Recorded data:
= = = = = = =
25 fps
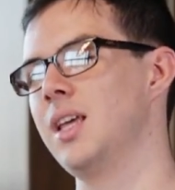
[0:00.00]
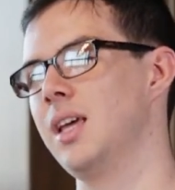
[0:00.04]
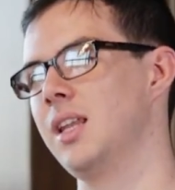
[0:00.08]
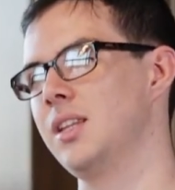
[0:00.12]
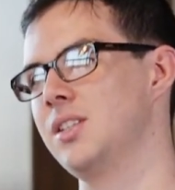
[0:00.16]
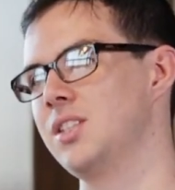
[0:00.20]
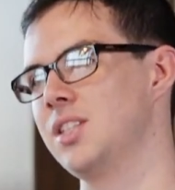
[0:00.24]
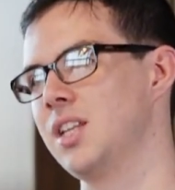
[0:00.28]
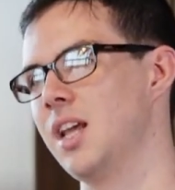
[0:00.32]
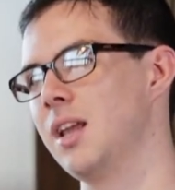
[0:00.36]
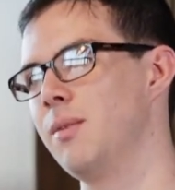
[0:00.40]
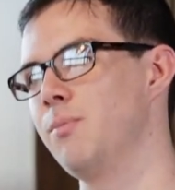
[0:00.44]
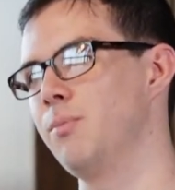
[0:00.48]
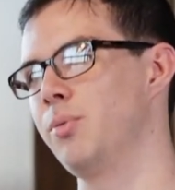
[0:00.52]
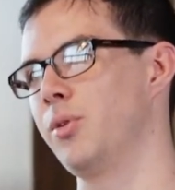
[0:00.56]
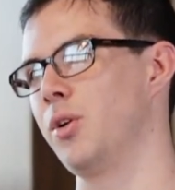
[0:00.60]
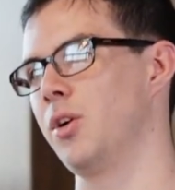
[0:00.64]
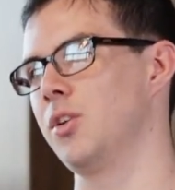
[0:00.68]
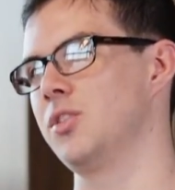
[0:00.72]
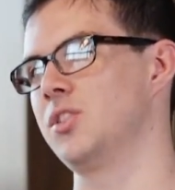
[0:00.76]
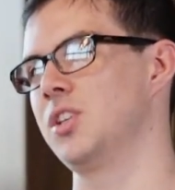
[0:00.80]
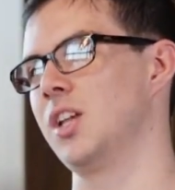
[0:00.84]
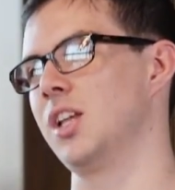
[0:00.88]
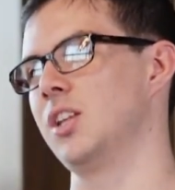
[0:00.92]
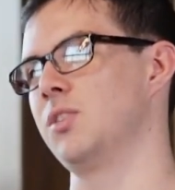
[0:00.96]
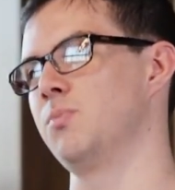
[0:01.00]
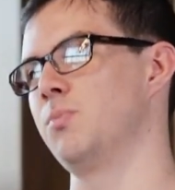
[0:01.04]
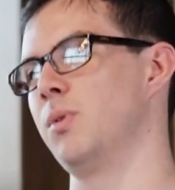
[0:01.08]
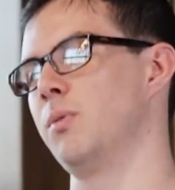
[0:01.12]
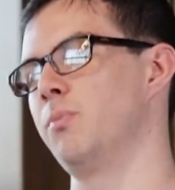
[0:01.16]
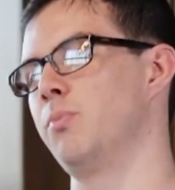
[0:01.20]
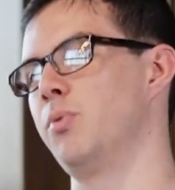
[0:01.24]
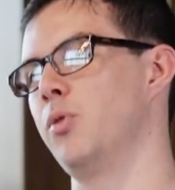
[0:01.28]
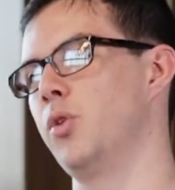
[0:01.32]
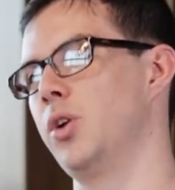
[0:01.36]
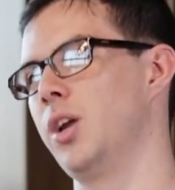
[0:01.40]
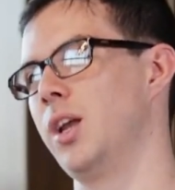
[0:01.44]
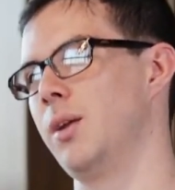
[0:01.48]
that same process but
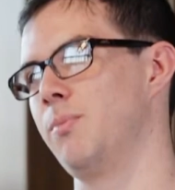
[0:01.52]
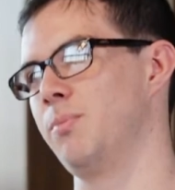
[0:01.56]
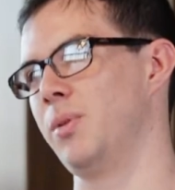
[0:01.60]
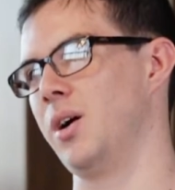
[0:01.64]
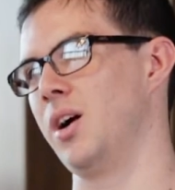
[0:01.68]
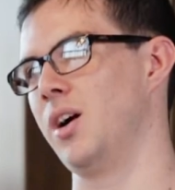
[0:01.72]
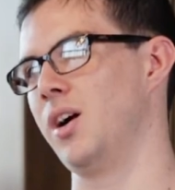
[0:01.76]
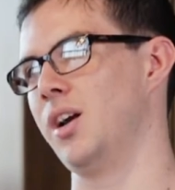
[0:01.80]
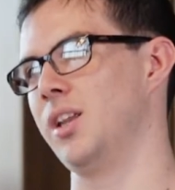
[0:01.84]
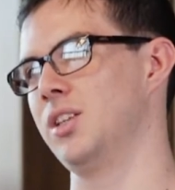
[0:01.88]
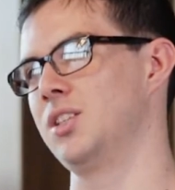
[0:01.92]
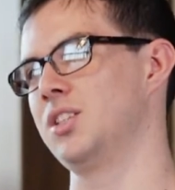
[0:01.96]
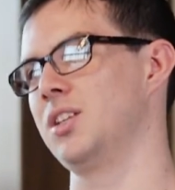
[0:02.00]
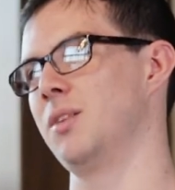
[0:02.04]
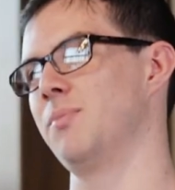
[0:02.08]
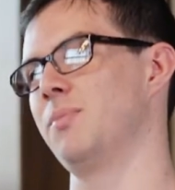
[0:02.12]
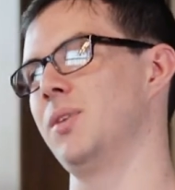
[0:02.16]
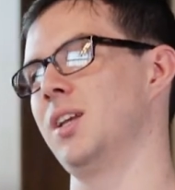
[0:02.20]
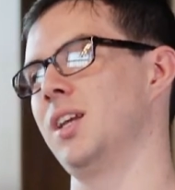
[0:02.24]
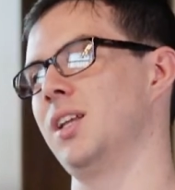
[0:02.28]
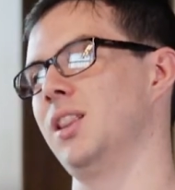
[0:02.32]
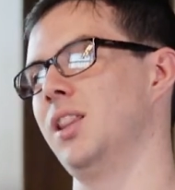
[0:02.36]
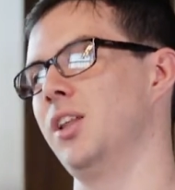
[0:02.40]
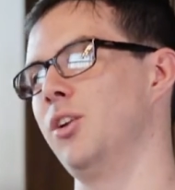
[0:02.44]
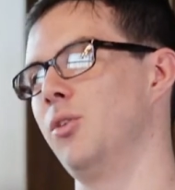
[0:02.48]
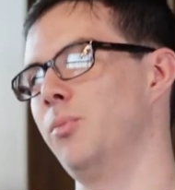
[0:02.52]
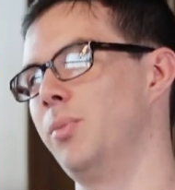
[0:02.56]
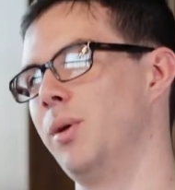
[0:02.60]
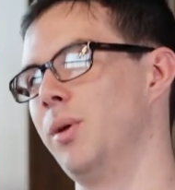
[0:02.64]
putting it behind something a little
= = = = = = =
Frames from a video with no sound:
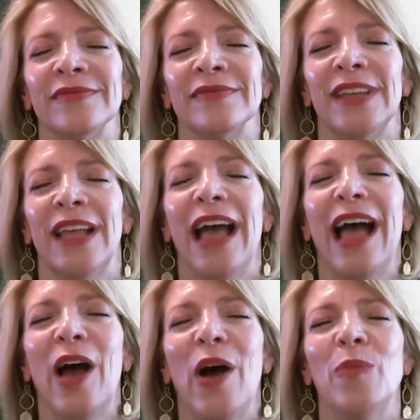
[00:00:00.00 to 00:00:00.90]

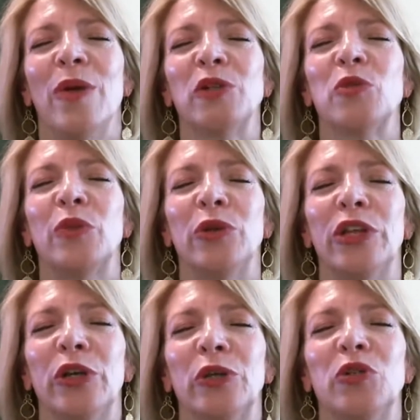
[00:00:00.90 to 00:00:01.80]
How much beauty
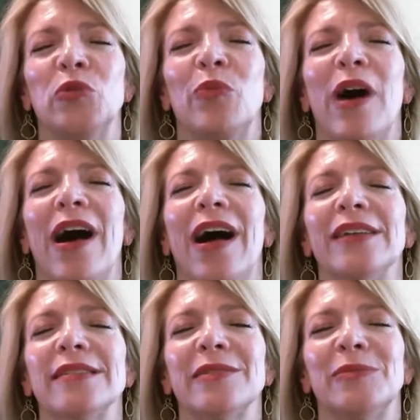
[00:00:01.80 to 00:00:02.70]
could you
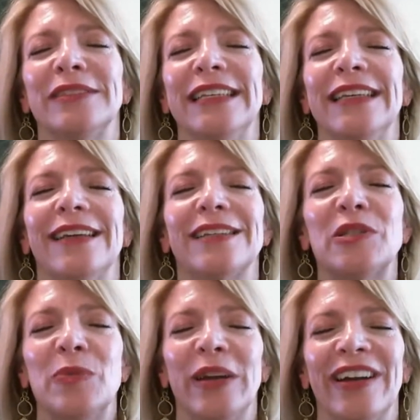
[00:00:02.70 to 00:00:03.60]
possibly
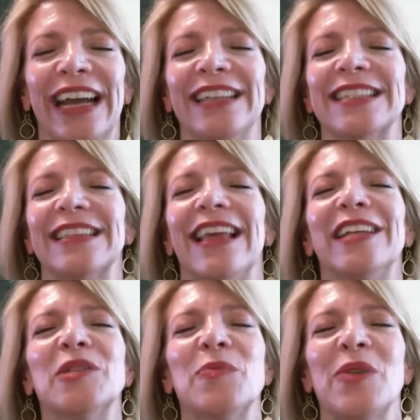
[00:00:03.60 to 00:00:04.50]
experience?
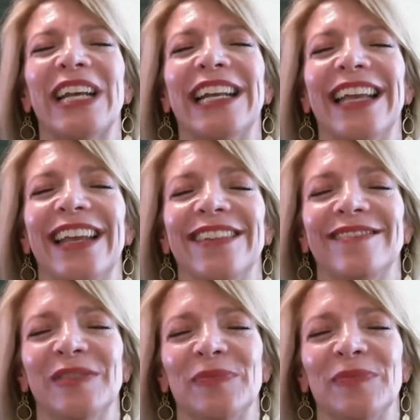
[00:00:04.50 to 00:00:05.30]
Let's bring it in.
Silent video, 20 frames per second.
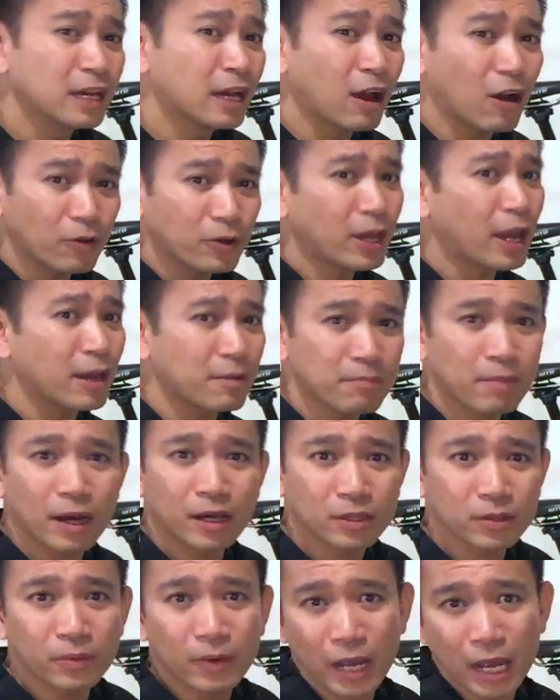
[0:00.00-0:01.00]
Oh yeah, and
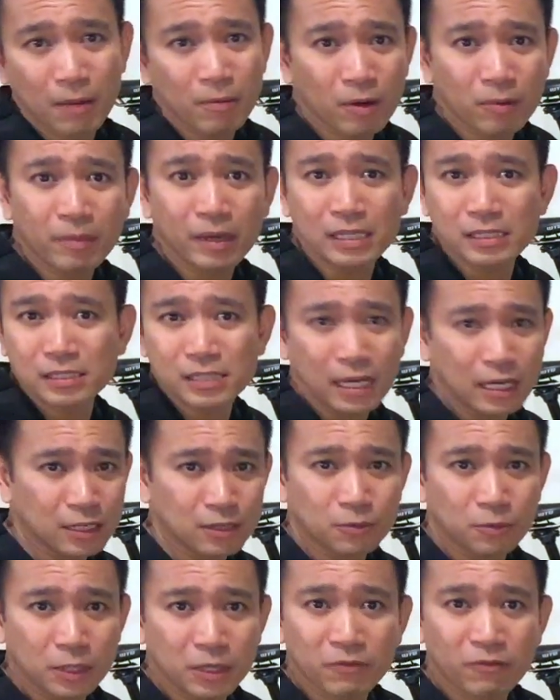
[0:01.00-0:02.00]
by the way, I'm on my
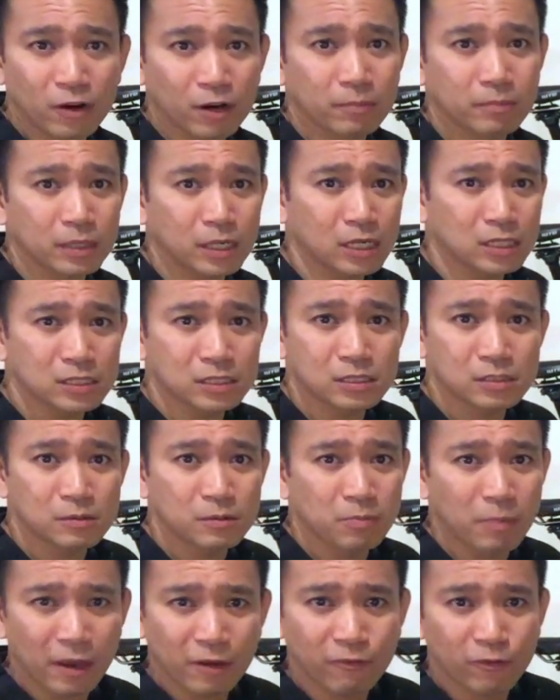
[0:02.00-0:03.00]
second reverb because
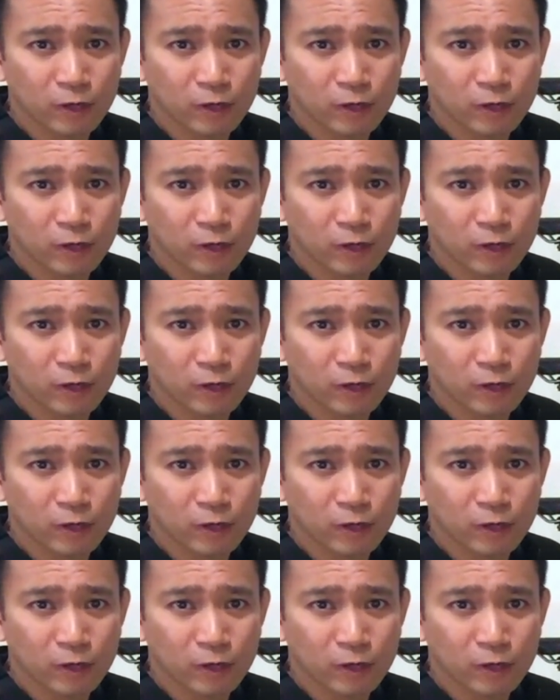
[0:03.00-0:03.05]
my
= = = = = = =
# Task to carry out
Say, as a number only, how many lines of the data contain "video".

# Written solution
2